» **Task goal**: All records below are to be set down precisely as written, excluding pictures.

Collected data
==================================================

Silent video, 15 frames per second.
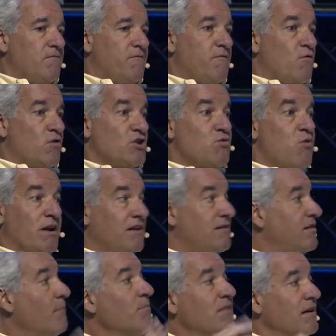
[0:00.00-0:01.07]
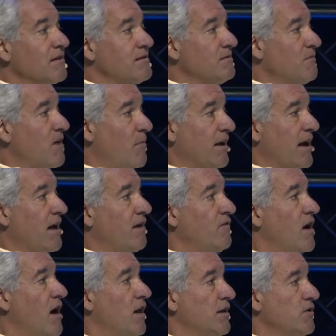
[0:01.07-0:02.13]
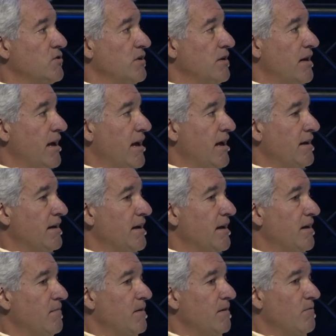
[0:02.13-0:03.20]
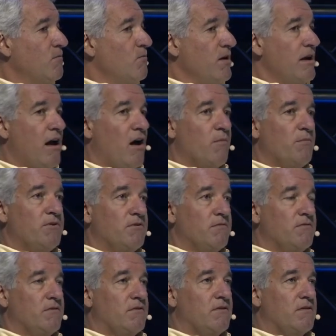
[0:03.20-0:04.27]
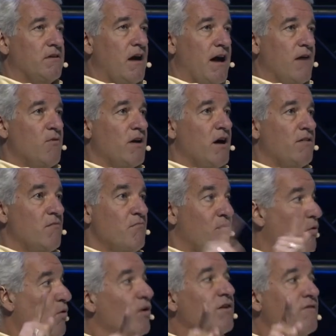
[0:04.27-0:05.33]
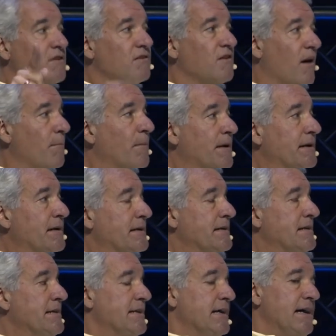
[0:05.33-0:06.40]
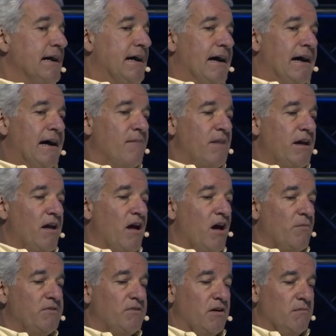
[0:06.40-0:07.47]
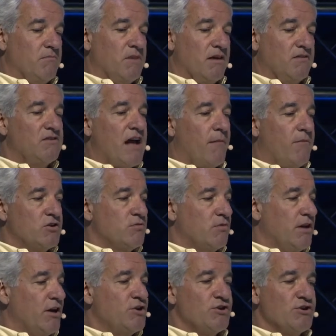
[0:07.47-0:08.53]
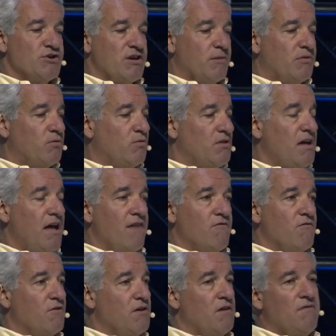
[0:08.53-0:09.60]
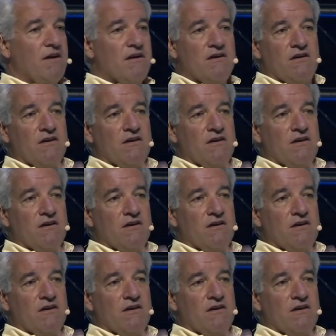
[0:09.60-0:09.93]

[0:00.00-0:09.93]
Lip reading: for 20-somethings coming out of college. And I went on the board of his company and helped him establish relationships with every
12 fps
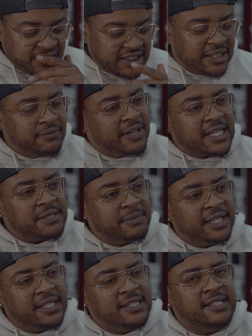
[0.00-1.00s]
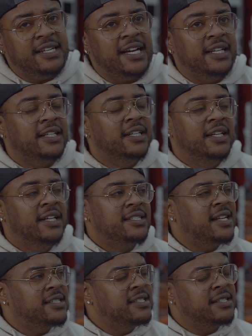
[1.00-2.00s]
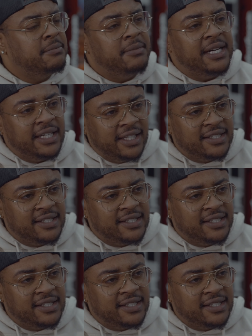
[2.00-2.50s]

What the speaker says: investment, because it's not just the money.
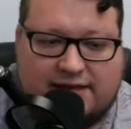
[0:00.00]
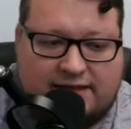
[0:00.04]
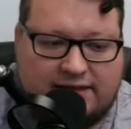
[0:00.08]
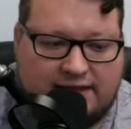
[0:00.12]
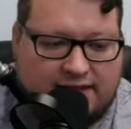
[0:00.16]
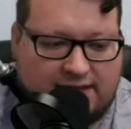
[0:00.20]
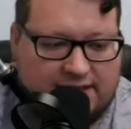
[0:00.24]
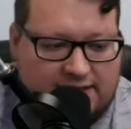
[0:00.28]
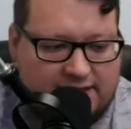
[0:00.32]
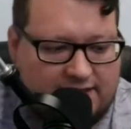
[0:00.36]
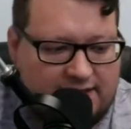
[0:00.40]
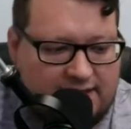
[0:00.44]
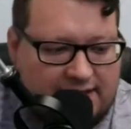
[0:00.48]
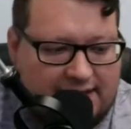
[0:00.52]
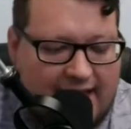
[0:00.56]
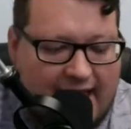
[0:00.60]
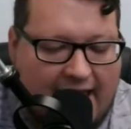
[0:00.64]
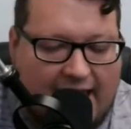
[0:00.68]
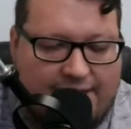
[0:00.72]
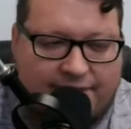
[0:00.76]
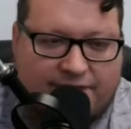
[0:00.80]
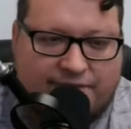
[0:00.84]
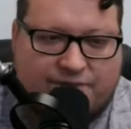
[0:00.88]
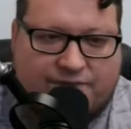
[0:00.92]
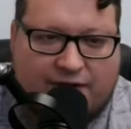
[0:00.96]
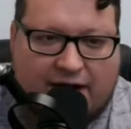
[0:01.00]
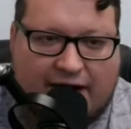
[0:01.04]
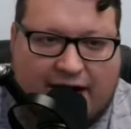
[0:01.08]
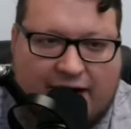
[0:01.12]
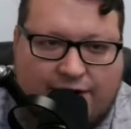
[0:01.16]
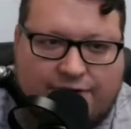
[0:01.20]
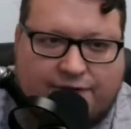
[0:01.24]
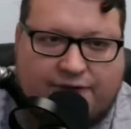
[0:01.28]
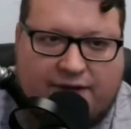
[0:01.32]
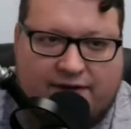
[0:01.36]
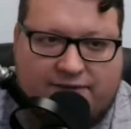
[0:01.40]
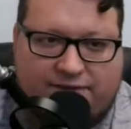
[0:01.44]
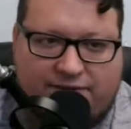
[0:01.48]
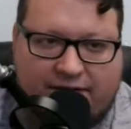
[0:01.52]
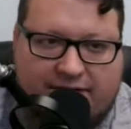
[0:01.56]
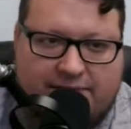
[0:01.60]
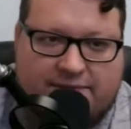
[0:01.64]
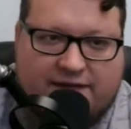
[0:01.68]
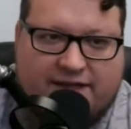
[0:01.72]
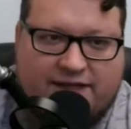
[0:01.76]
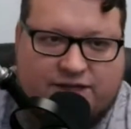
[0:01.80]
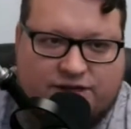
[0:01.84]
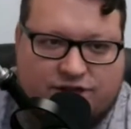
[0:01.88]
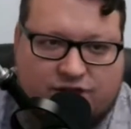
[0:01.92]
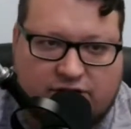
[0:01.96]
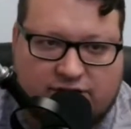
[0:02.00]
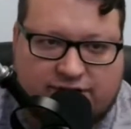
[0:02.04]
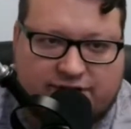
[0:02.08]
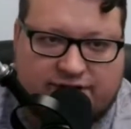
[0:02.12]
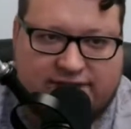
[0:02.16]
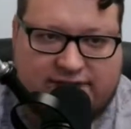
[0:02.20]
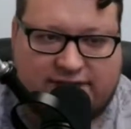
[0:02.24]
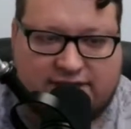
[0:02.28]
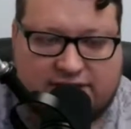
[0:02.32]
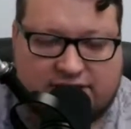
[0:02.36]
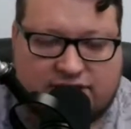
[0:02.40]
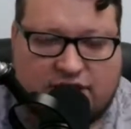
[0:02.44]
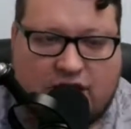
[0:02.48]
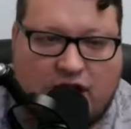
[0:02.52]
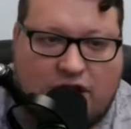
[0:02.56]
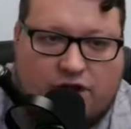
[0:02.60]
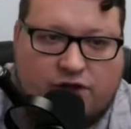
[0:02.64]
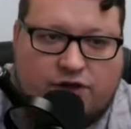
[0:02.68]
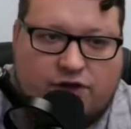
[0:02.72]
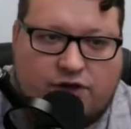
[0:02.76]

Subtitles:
the Cabinet for Health and Family Services,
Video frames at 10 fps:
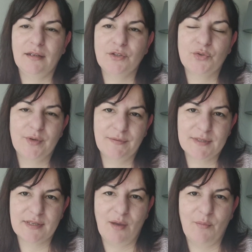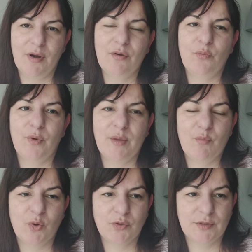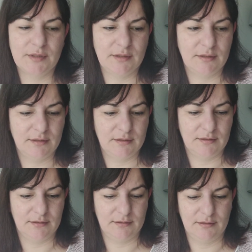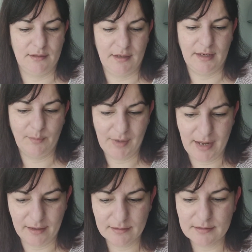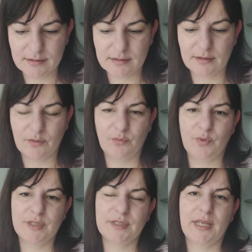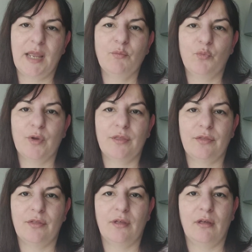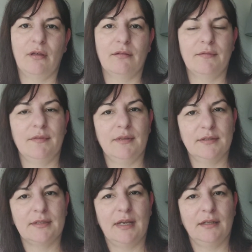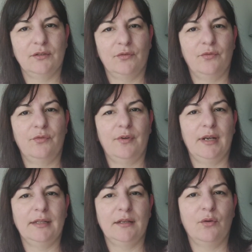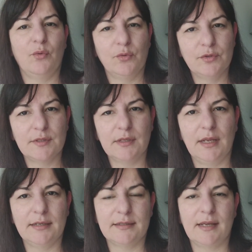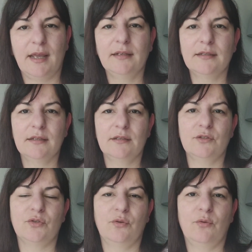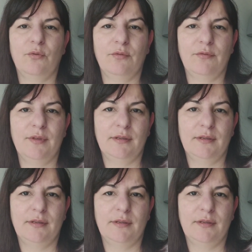during the summer we bought an appliance which came with this kind of little woods inside, so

==================================================

» **Answer section**:
Silent video, 15 frames per second.
[0:00.00-0:01.07]
[0:01.07-0:02.13]
[0:02.13-0:03.20]
[0:03.20-0:04.27]
[0:04.27-0:05.33]
[0:05.33-0:06.40]
[0:06.40-0:07.47]
[0:07.47-0:08.53]
[0:08.53-0:09.60]
[0:09.60-0:09.93]

[0:00.00-0:09.93]
Lip reading: for 20-somethings coming out of college. And I went on the board of his company and helped him establish relationships with every
12 fps
[0.00-1.00s]
[1.00-2.00s]
[2.00-2.50s]

What the speaker says: investment, because it's not just the money.
[0:00.00]
[0:00.04]
[0:00.08]
[0:00.12]
[0:00.16]
[0:00.20]
[0:00.24]
[0:00.28]
[0:00.32]
[0:00.36]
[0:00.40]
[0:00.44]
[0:00.48]
[0:00.52]
[0:00.56]
[0:00.60]
[0:00.64]
[0:00.68]
[0:00.72]
[0:00.76]
[0:00.80]
[0:00.84]
[0:00.88]
[0:00.92]
[0:00.96]
[0:01.00]
[0:01.04]
[0:01.08]
[0:01.12]
[0:01.16]
[0:01.20]
[0:01.24]
[0:01.28]
[0:01.32]
[0:01.36]
[0:01.40]
[0:01.44]
[0:01.48]
[0:01.52]
[0:01.56]
[0:01.60]
[0:01.64]
[0:01.68]
[0:01.72]
[0:01.76]
[0:01.80]
[0:01.84]
[0:01.88]
[0:01.92]
[0:01.96]
[0:02.00]
[0:02.04]
[0:02.08]
[0:02.12]
[0:02.16]
[0:02.20]
[0:02.24]
[0:02.28]
[0:02.32]
[0:02.36]
[0:02.40]
[0:02.44]
[0:02.48]
[0:02.52]
[0:02.56]
[0:02.60]
[0:02.64]
[0:02.68]
[0:02.72]
[0:02.76]

Subtitles:
the Cabinet for Health and Family Services,
Video frames at 10 fps:
during the summer we bought an appliance which came with this kind of little woods inside, so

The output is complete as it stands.